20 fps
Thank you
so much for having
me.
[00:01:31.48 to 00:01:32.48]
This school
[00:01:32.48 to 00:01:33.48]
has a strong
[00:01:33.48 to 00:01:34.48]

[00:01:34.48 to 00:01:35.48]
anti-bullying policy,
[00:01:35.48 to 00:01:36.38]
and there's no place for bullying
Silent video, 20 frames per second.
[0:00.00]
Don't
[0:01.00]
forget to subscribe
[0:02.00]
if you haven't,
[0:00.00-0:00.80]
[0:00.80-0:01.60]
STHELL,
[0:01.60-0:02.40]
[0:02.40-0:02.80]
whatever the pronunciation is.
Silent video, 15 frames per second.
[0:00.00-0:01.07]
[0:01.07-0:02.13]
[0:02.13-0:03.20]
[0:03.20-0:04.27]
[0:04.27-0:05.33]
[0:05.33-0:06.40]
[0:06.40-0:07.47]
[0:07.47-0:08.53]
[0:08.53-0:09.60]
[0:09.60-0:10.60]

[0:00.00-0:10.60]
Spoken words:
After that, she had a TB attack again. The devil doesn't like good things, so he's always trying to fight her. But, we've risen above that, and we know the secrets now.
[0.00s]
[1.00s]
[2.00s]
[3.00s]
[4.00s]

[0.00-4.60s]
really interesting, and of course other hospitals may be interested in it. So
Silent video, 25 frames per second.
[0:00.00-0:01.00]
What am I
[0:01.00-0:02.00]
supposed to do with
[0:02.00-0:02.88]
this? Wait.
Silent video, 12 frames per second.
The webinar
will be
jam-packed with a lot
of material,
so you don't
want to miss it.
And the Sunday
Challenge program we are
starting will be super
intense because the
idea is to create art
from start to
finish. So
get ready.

• **DESCRIPTION OF THE TASK**: All of the records above are to be copied exactly.

• **RESPONSE TO THE EXERCISE**:
20 fps
Thank you
so much for having
me.
[00:01:31.48 to 00:01:32.48]
This school
[00:01:32.48 to 00:01:33.48]
has a strong
[00:01:33.48 to 00:01:34.48]

[00:01:34.48 to 00:01:35.48]
anti-bullying policy,
[00:01:35.48 to 00:01:36.38]
and there's no place for bullying
Silent video, 20 frames per second.
[0:00.00]
Don't
[0:01.00]
forget to subscribe
[0:02.00]
if you haven't,
[0:00.00-0:00.80]
[0:00.80-0:01.60]
STHELL,
[0:01.60-0:02.40]
[0:02.40-0:02.80]
whatever the pronunciation is.
Silent video, 15 frames per second.
[0:00.00-0:01.07]
[0:01.07-0:02.13]
[0:02.13-0:03.20]
[0:03.20-0:04.27]
[0:04.27-0:05.33]
[0:05.33-0:06.40]
[0:06.40-0:07.47]
[0:07.47-0:08.53]
[0:08.53-0:09.60]
[0:09.60-0:10.60]

[0:00.00-0:10.60]
Spoken words:
After that, she had a TB attack again. The devil doesn't like good things, so he's always trying to fight her. But, we've risen above that, and we know the secrets now.
[0.00s]
[1.00s]
[2.00s]
[3.00s]
[4.00s]

[0.00-4.60s]
really interesting, and of course other hospitals may be interested in it. So
Silent video, 25 frames per second.
[0:00.00-0:01.00]
What am I
[0:01.00-0:02.00]
supposed to do with
[0:02.00-0:02.88]
this? Wait.
Silent video, 12 frames per second.
The webinar
will be
jam-packed with a lot
of material,
so you don't
want to miss it.
And the Sunday
Challenge program we are
starting will be super
intense because the
idea is to create art
from start to
finish. So
get ready.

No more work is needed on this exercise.